Reports: DNI951616-DNI9: Measuring the Impact of Nanoscale Features on Oil and Gas Recovery

Keith B. Neeves, PhD, Colorado School of Mines

ACS 2013 Narrative Report

The scientific objective of this proposal is to conduct a fundamental study on the impact of nanoscale features on fluid flow and transport. Specifically, we are measuring how nanoscale features affect fluid and solute transport in dual porosity and random media.  Our approach uses nanofabricated porous media models to measure and visualize single phase and multiphase transport. The dispersion of tracers within these models will be interpreted using the formalism of macrotransport theory to gain insight into the mechanisms of solute exchange between microscale and nanoscale pores.  The proposed research is significant because until we understand transport mechanism in multiphase flows between microscale fractures and nanoscale matrices, we cannot develop extraction strategies to recover resources in these features.

            In Year 2 of the project, we have used the nanofabricated porous media models developed in Year 1 to make measurements of fluid and solute transport. Using oil-wet polydimethylsiloxane (PDMS) microfluidic porous media analogs, we studied the effect of pore geometry and interfacial tension on water-oil displacement efficiency driven by a constant pressure gradient (Figure 1). This situation is relevant to the drainage of oil from a bypassed oil-wet zone during water flooding in a heterogeneous formation. The porosity and permeability of analogs are 0.19 and 0.133 – 0.268 × 10-12 m2, respectively; each analog is 30 mm in length and 3 mm in width, with the longer dimension aligned with the flow direction. The pore geometries include three random networks based on Voronoi diagrams and eight periodic networks of triangles, squares, diamonds, and hexagons. We found that among random networks both pore size distribution and vugs (large cavities) decreased the displacement efficiency, among the periodic networks the displacement efficiency decreased with increasing coordination number, and the random network with uniform microfluidic channel width is similar to the hexagon network in the displacement efficiency. When vugs are present, the penetration was controlled by the sequence of vug-filling and the structure of inter-vug texture was less relevant. Surfactant (0.5 wt. % ethoxylated alcohol) increased the displacement efficiency in all geometries by increasing the capillary number and suppressing the capillary instability. The velocity of the water-oil front decreased with increasing penetration and eventually the front split into capillary fingers. By fitting the process to the Washburn equation we estimated the instantaneous capillary numbers just prior to the onset of fingers, and they are about 10-8 for water flooding, and 10-7 for surfactant flooding. This work has been submitted for publication and is currently under review.

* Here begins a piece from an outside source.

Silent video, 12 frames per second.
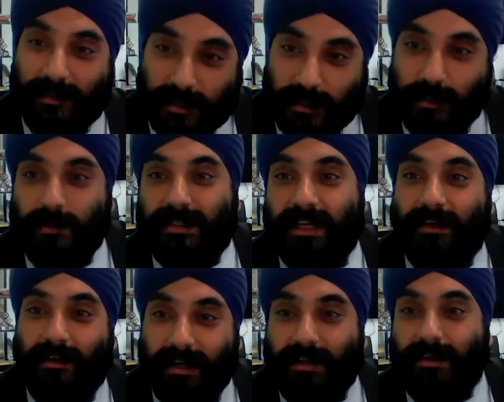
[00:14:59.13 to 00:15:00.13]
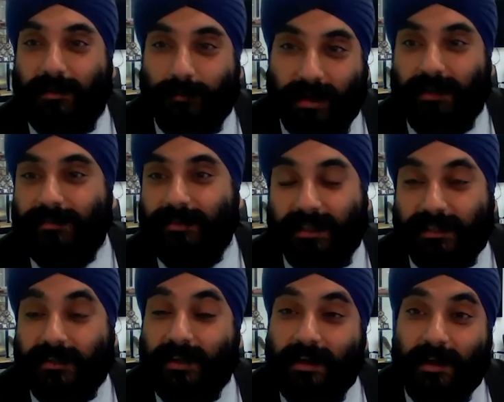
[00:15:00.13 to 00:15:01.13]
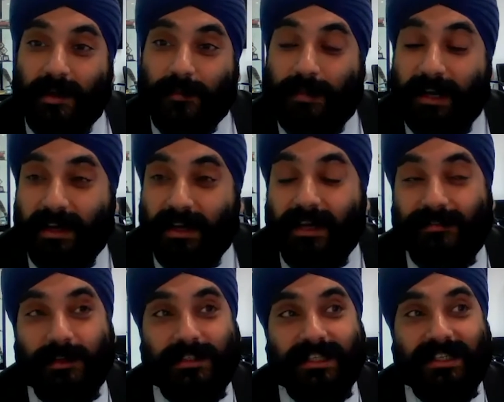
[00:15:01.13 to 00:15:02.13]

Tuesday night, whatever they do. But if you did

            Using silicon-quartz nanofluidic devices we have studied gas-liquid flows in nanochannels with dimensions that match that of tight sand and shale (Figure 2). These formations exist in underground reservoirs with microdarcy (µD) or even nanodarcy permeability ranges and are characterized by small pore throats and crack-like interconnections between pores. The size of the pore throats in shale may differ from the size of the saturating fluid molecules by only slightly more than one order of magnitude. The physics of fluid flow in these rocks, with measured permeability in the nanodarcy range, is poorly understood. Knowing the fluid flow behavior in the nano-range channels is of major importance for both stimulation design, gas production optimization and calculations of the relative permeability of gas in tight shale gas systems. Direct visualization of the fluid flow behavior in nanochannels was developed using an advanced single-molecule imaging system combined with nanofluidic devices. Under experimental conditions, the gas slippage factor increased as the water saturation increased. It was found that there was over 40% of remaining water saturation after gas displacing water while only less than 10% of gas remaining saturation in water displacing gas experiments. Under experimental conditions, the gas slippage factor increased with increases of remaining water saturation, possibly because the increase in water saturation dramatically reduced the effective radius of the gas channel. Based on Klinkenberg's theory, the gas slippage factor increases as the channel radius decreases, which was proved by the two-phase flow imaging data. The correlation between absolute gas permeability and the two phase gas slip factor was studied and the empirical correlation between two phase gas slip factor and absolute permeability was derived. The results of two-phase fluid flow and residual gas/water saturations in channels and nanochannels are very valuable for achieving a better understanding of gas flow behavior in shale and determining relative permeability in unconventional tight gas plays. This work has been submitted for publication and is currently under review.